Emma Deering in the article “FINA World Junior Championships 2022 Diving Data” published in February 29, 2024 in CORE Network explains that the data set contains 360 rows and 15 columns. Each row represents a completed dive from a diver in the preliminary results of women (aged 15-18) 1m springboard from the 2022 FINA World Junior Championships. Each diver completed 9 dives, so there is 9 rows per diver.

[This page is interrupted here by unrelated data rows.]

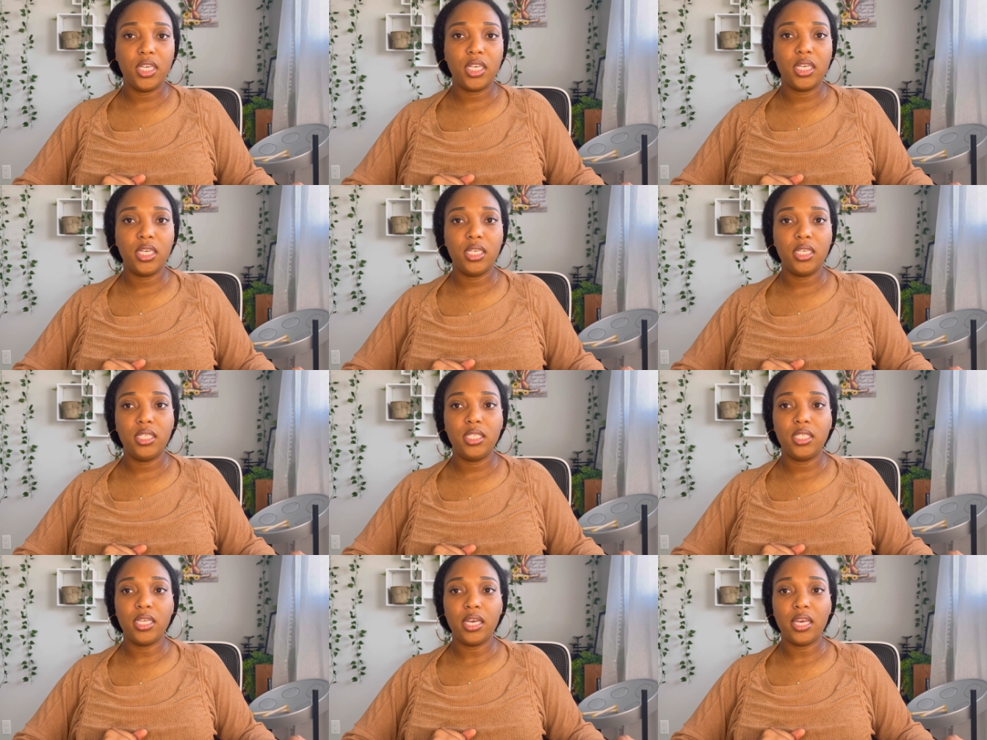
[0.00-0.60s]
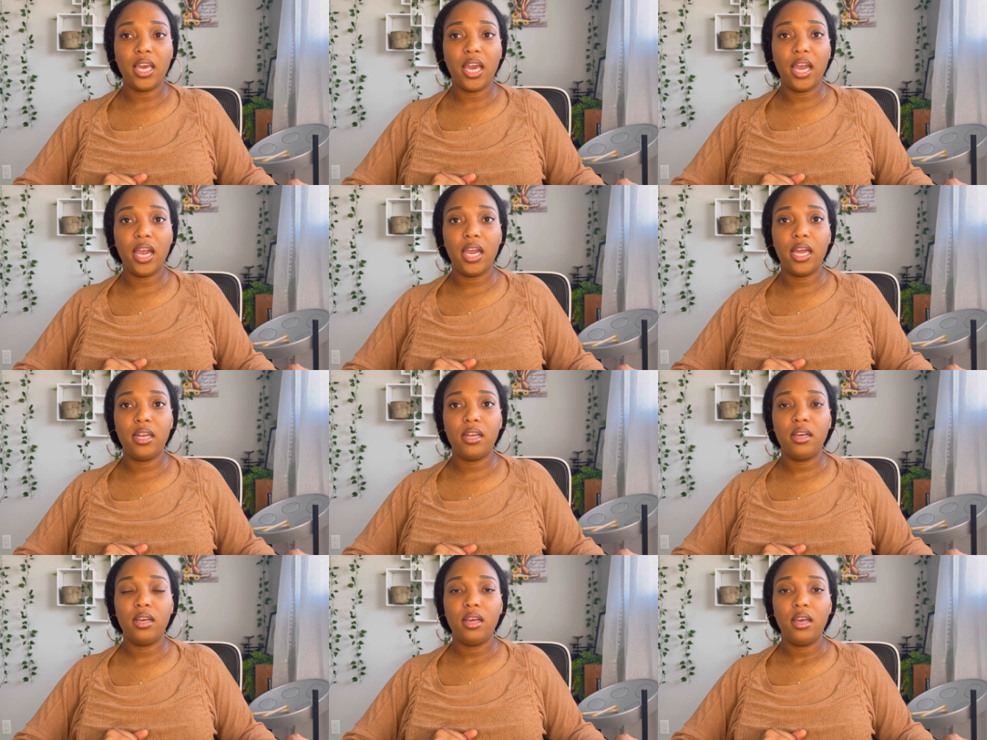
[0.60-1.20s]
Because
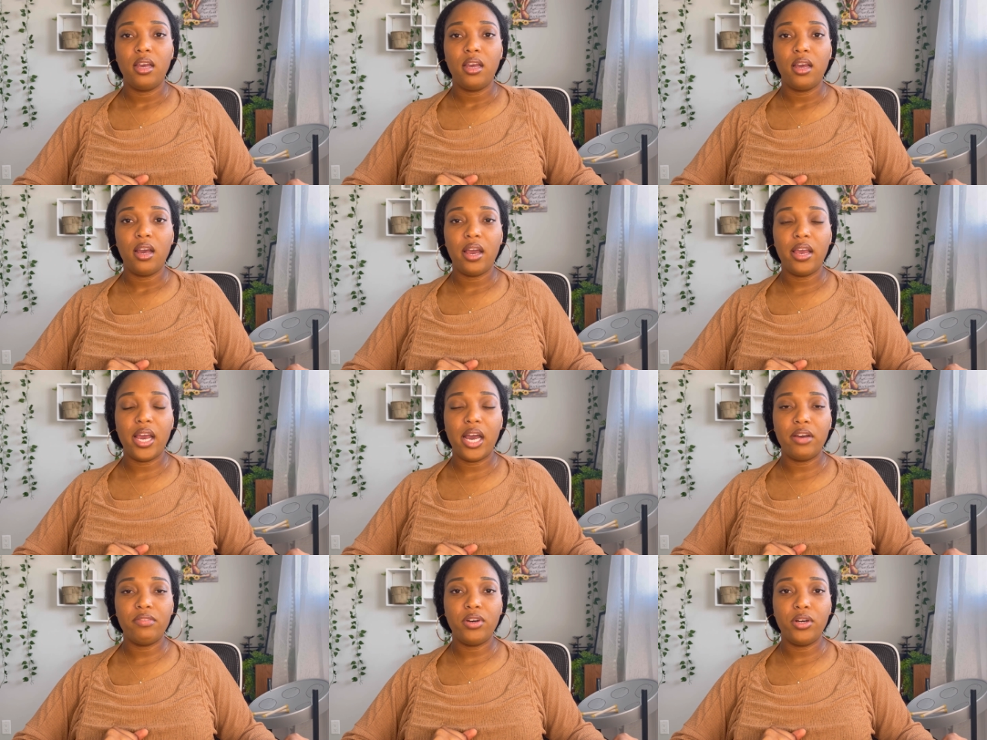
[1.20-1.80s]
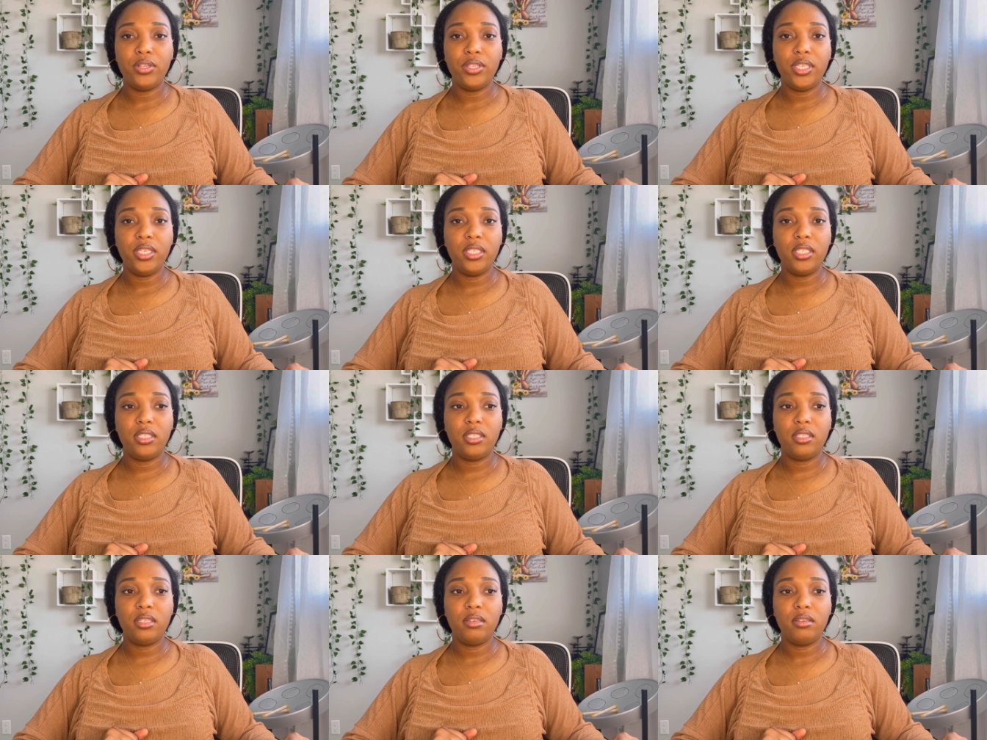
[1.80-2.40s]
again, I have all
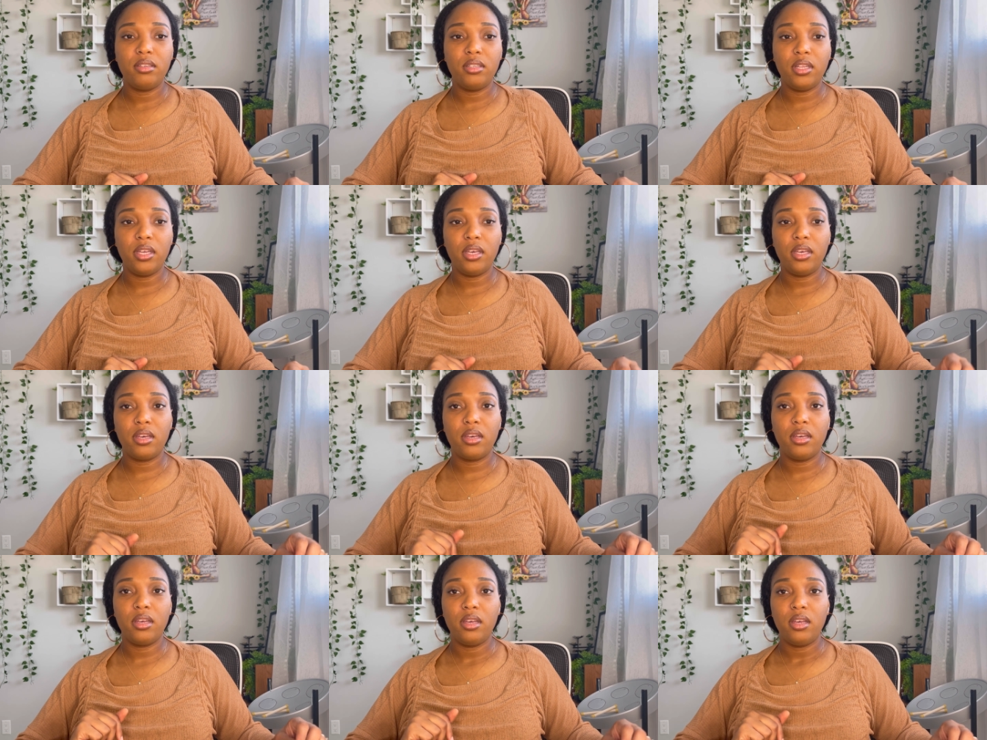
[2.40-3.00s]
these like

The 15 variables are respectively:
LastName which represents the last name of the diver,
Country which represents the country the diver was competing for,
Age is the age of the diver,
TotalPoints are the overall points the diver had earned at the end of the meet,
DiveNum is the order in which the dives were performed,
DiveName is the coded name of the dive,
Difficulty stands for the difficulty of the dive,
Judge1 means the score that judge 1 awarded the dive,
Judge2 means the score that judge 2 awarded the dive,
Judge3 means the score that judge 3 awarded the dive,
Judge4 means the score that judge 4 awarded the dive,
Judge5 means the score that judge 5 awarded the dive,
Judge6 means the score that judge 6 awarded the dive,
Judge7 is the score that judge 7 awarded the dive,
Points are overall points the individual dive earned.

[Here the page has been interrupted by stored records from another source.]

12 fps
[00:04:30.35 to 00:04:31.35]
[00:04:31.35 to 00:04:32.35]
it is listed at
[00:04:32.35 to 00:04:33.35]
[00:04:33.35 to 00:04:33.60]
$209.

These data are sourced in WorlAquatics from the link https://www.worldaquatics.com/competitions/2951/fina-world-junior-diving-championships-2022/results?event=6d65f6db-1e71-4bca-b1c3-7facf12f500f&unit=preliminary
With this dataset, I can explore the age of divers who had the best scores and how dives are scored regarding the level of difficulty.
Load the library
library(tidyverse)
── Attaching core tidyverse packages ──────────────────────── tidyverse 2.0.0 ──
✔ dplyr 1.1.4 ✔ readr 2.1.5
✔ forcats 1.0.0 ✔ stringr 1.5.1
✔ ggplot2 3.5.1 ✔ tibble 3.2.1
✔ lubridate 1.9.3 ✔ tidyr 1.3.1
✔ purrr 1.0.2
── Conflicts ────────────────────────────────────────── tidyverse_conflicts() ──
✖ dplyr::filter() masks stats::filter()
✖ dplyr::lag() masks stats::lag()
ℹ Use the conflicted package (<http://conflicted.r-lib.org/>) to force all conflicts to become errors
Load and view data
Load the dataset
I will load the dataset using read_csv function.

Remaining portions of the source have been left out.